**What to work on**
Line by line, transcribe the data below exactly and pass over the images.

**Stored data**
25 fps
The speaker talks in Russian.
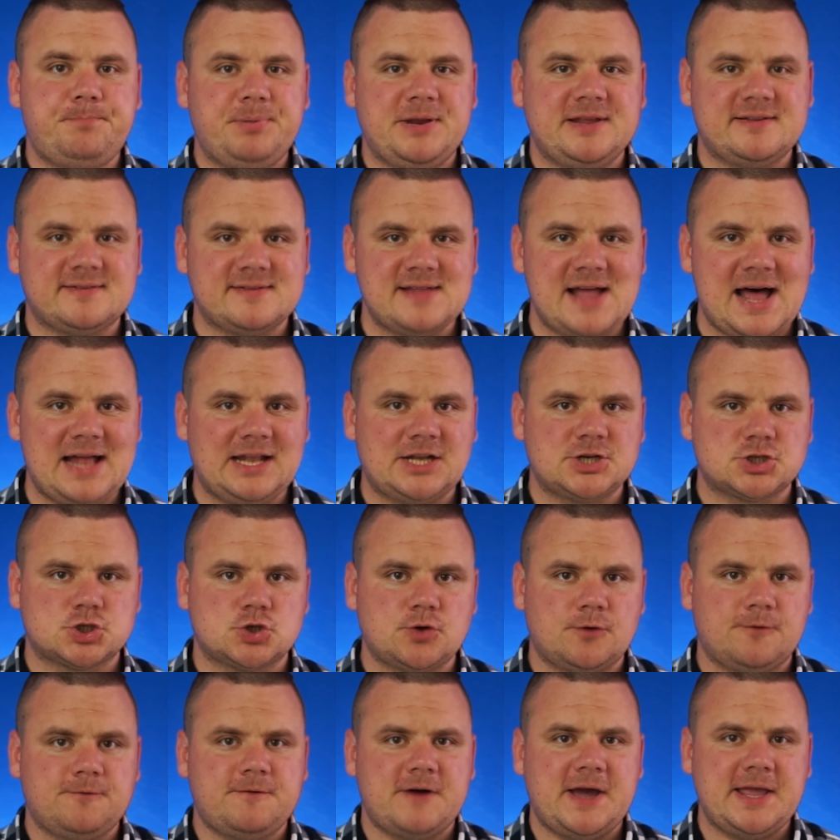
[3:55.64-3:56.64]
признала,
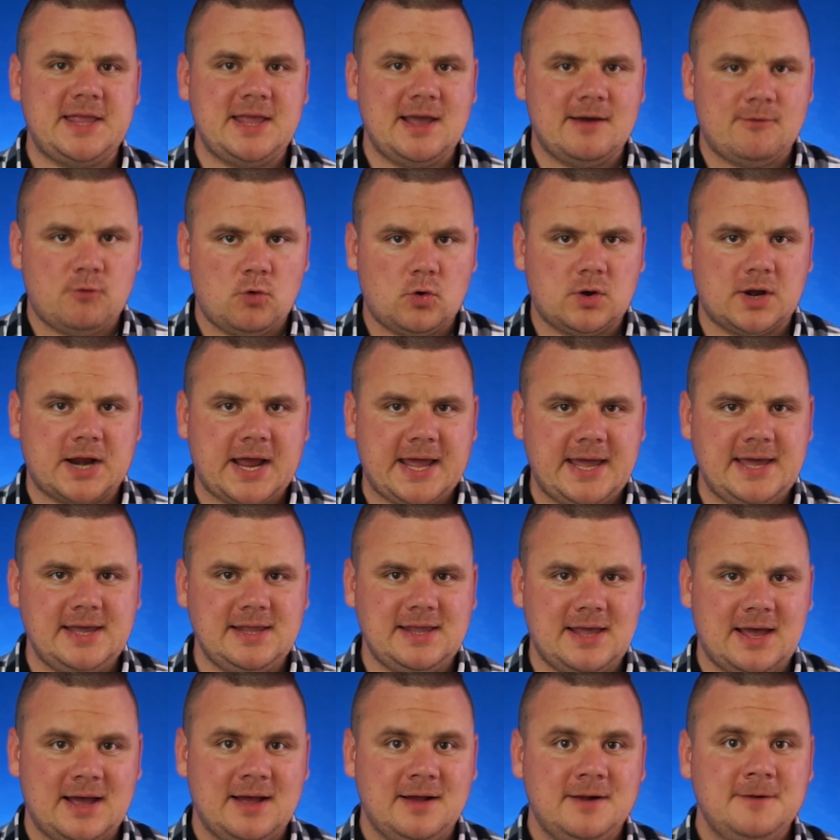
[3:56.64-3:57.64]
что в войне в
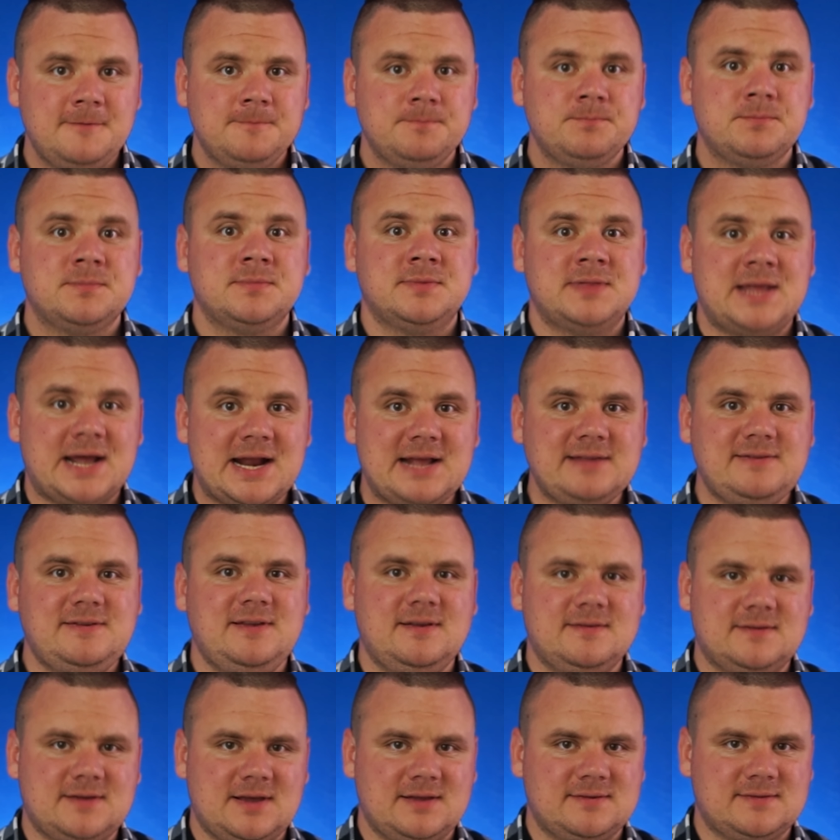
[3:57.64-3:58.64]
Украине на
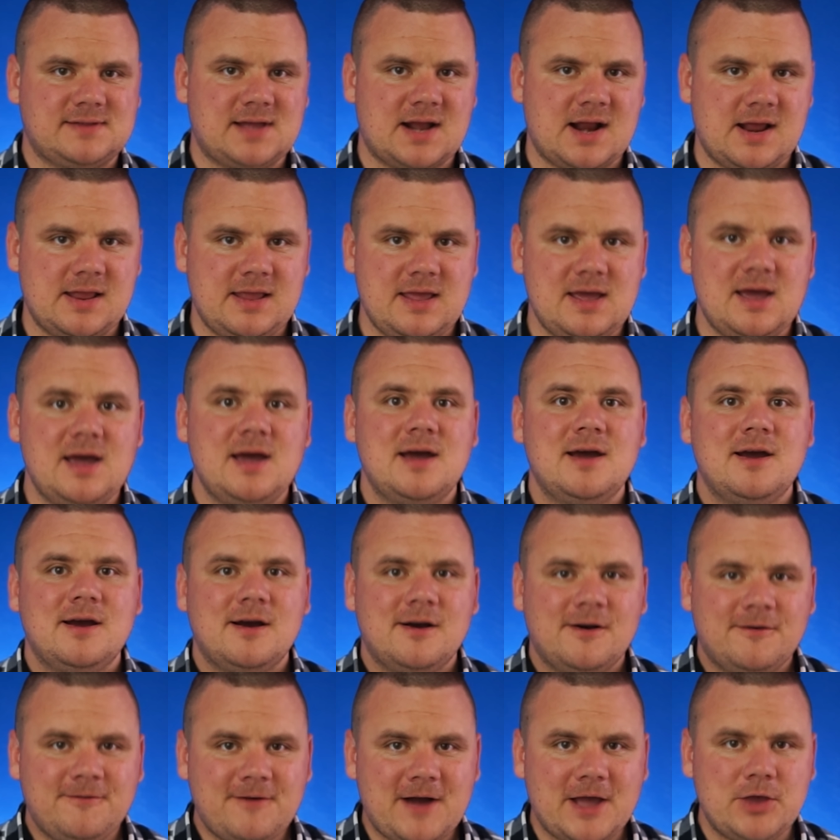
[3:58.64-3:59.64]
российской стороне
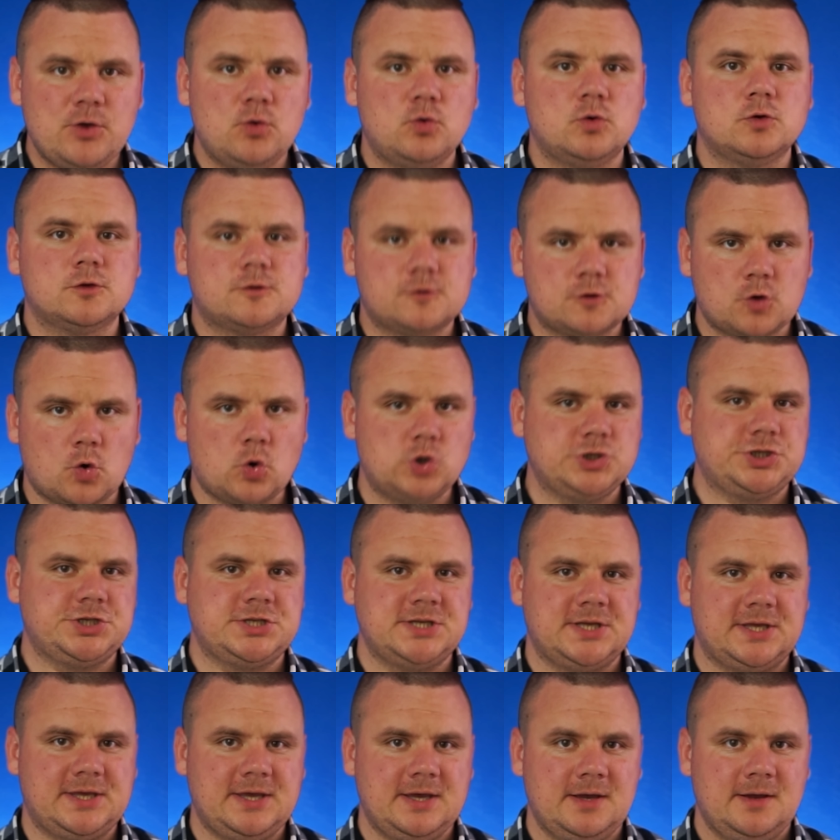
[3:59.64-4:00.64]
воюют
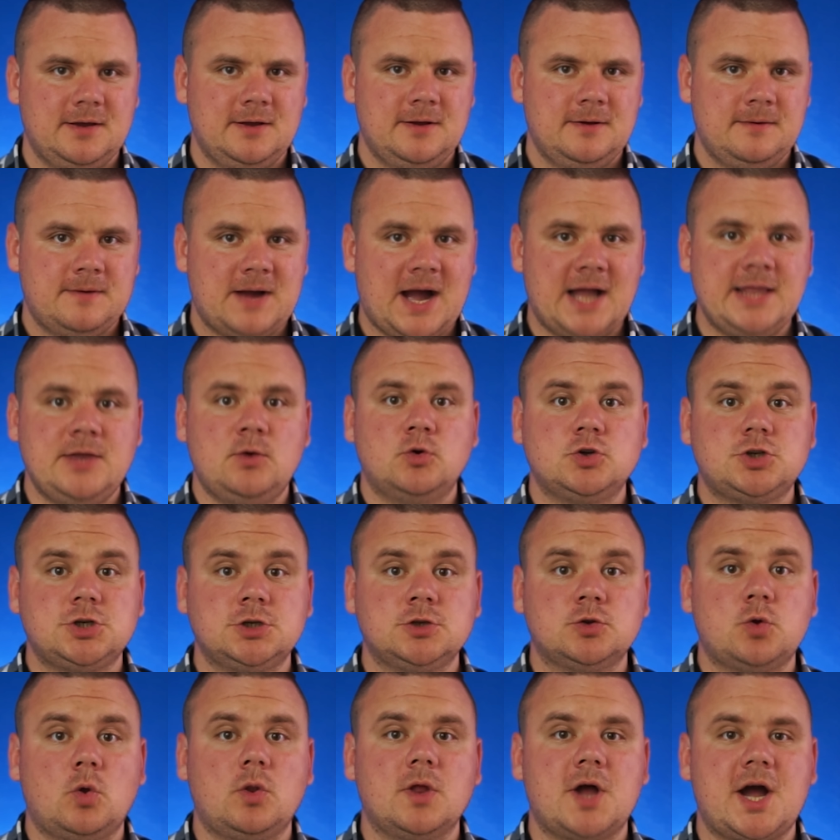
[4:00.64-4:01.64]
срочники. Они
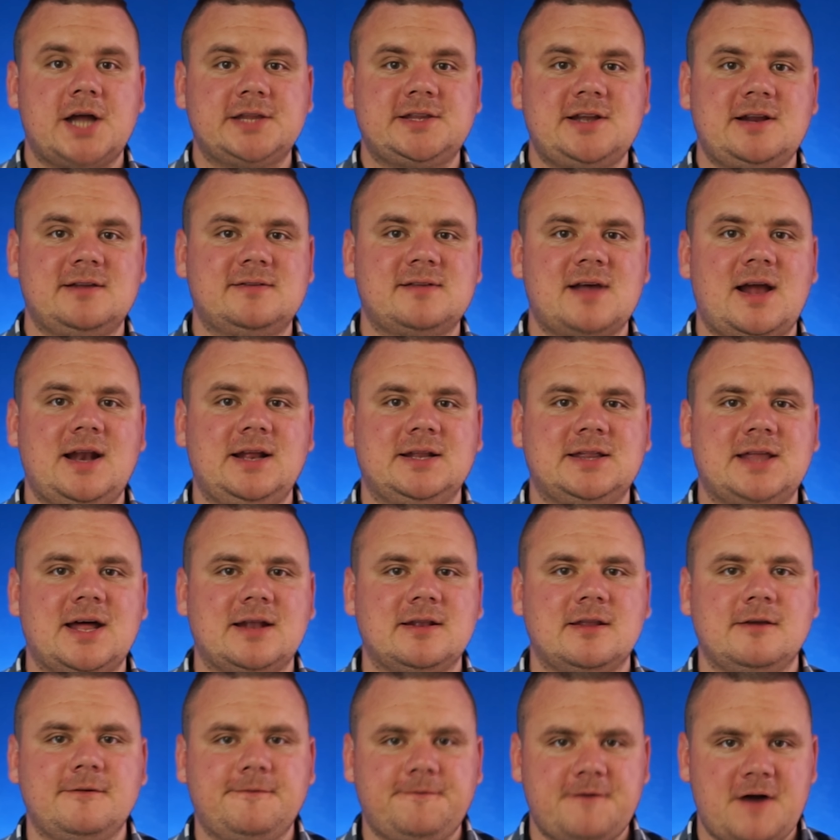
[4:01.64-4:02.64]
очень долго отрицали
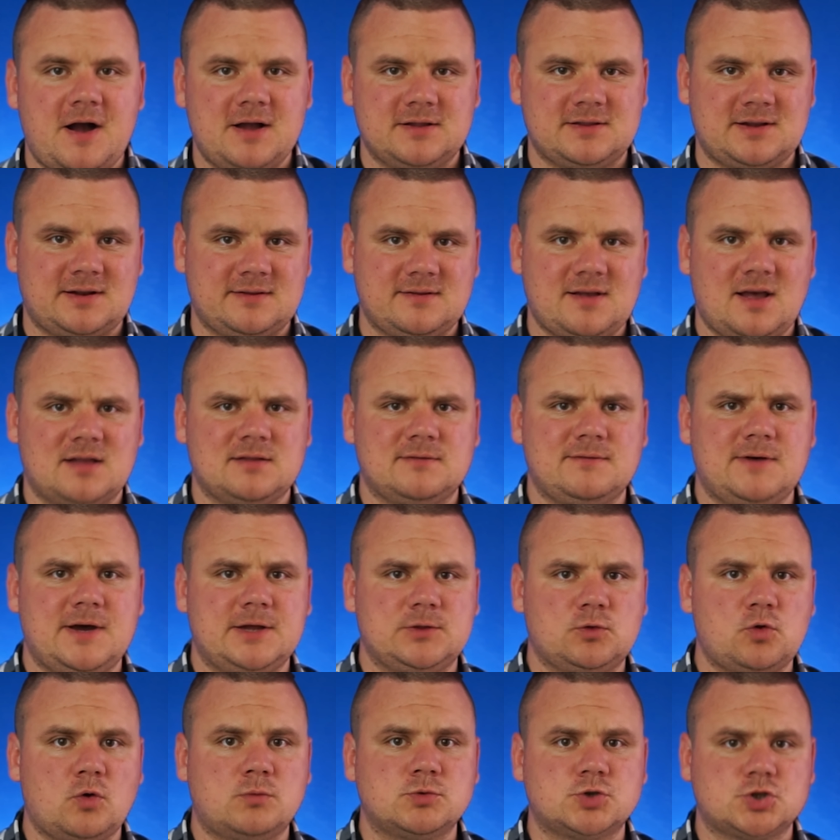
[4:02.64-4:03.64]
данный факт, рассказывая
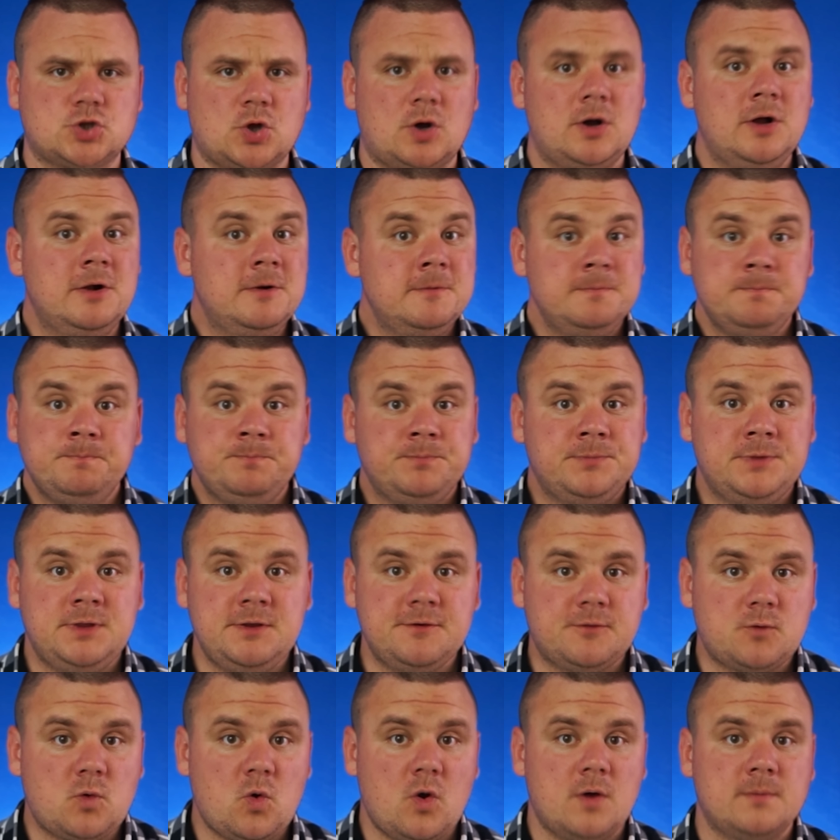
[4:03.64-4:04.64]
о том, что
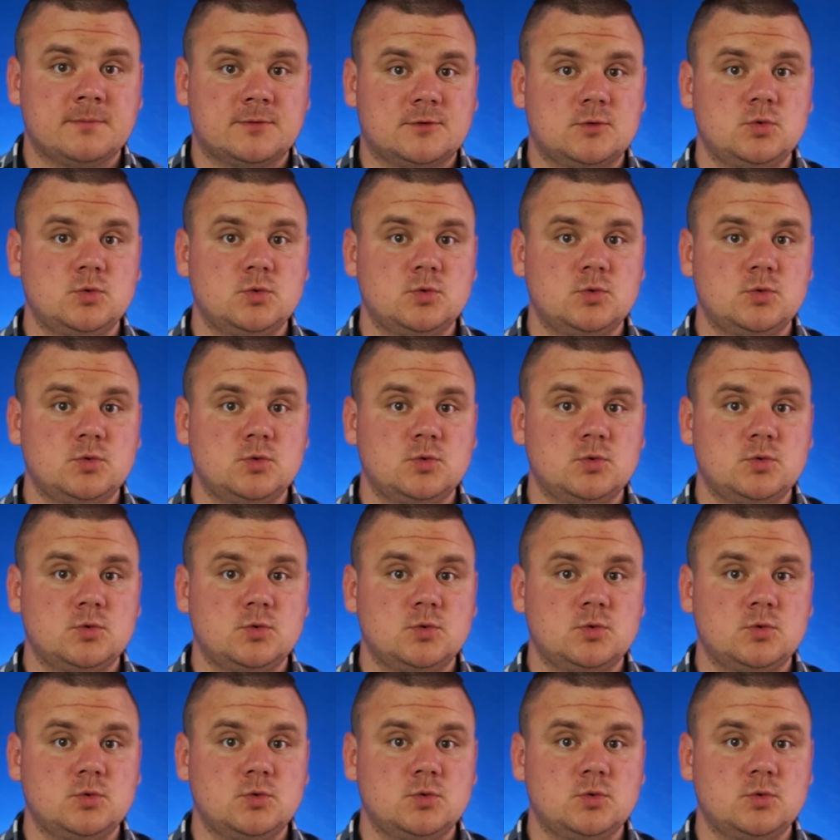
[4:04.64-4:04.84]
ни в коем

**Completed exercise**
25 fps
The speaker talks in Russian.
[3:55.64-3:56.64]
признала,
[3:56.64-3:57.64]
что в войне в
[3:57.64-3:58.64]
Украине на
[3:58.64-3:59.64]
российской стороне
[3:59.64-4:00.64]
воюют
[4:00.64-4:01.64]
срочники. Они
[4:01.64-4:02.64]
очень долго отрицали
[4:02.64-4:03.64]
данный факт, рассказывая
[4:03.64-4:04.64]
о том, что
[4:04.64-4:04.84]
ни в коем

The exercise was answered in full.